- **Directions**: Taking the line that contains "And then I even" as the start and the last line of the data as the end, repeat exactly every line in that span, but no pictures.

- **Collected data entries**:
══════

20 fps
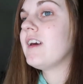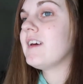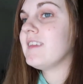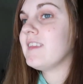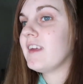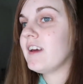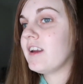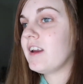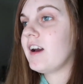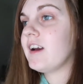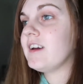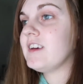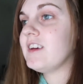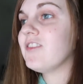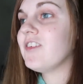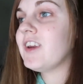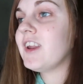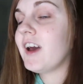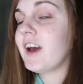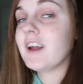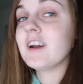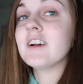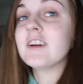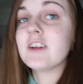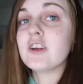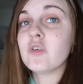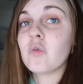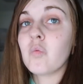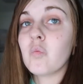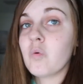And then I even
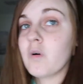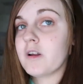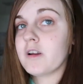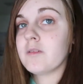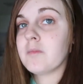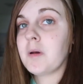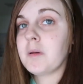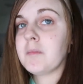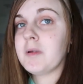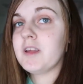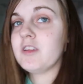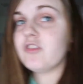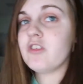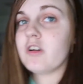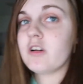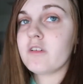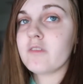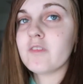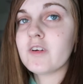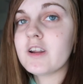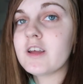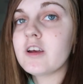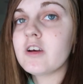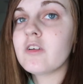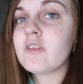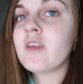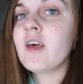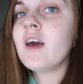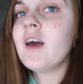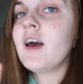edited one of my main channel
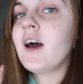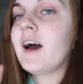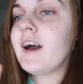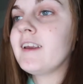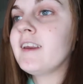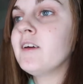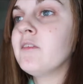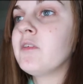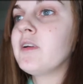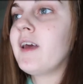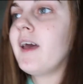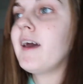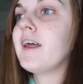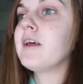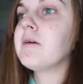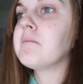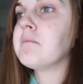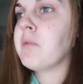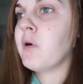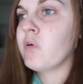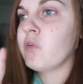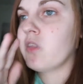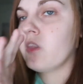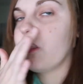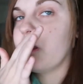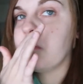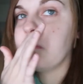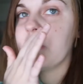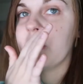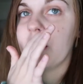videos. I didn't want to edit both of
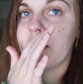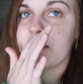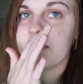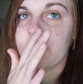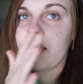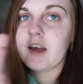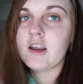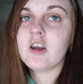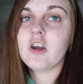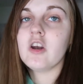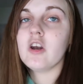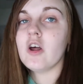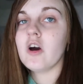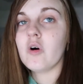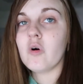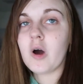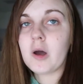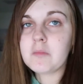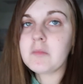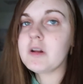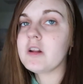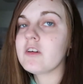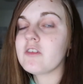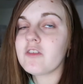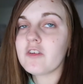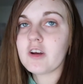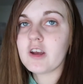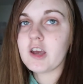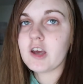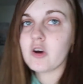them because I know I'm going to
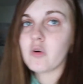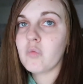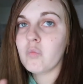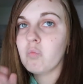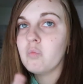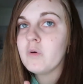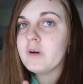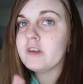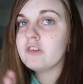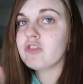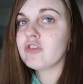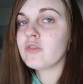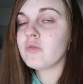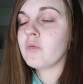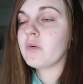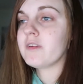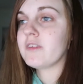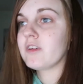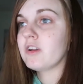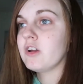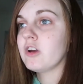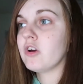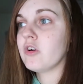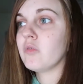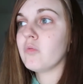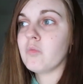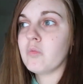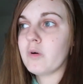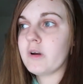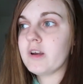forget which one's going to go
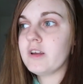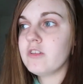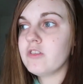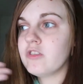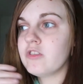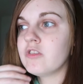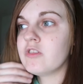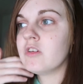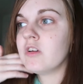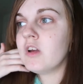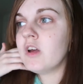which.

══════

- **Final answer**:
And then I even
edited one of my main channel
videos. I didn't want to edit both of
them because I know I'm going to
forget which one's going to go
which.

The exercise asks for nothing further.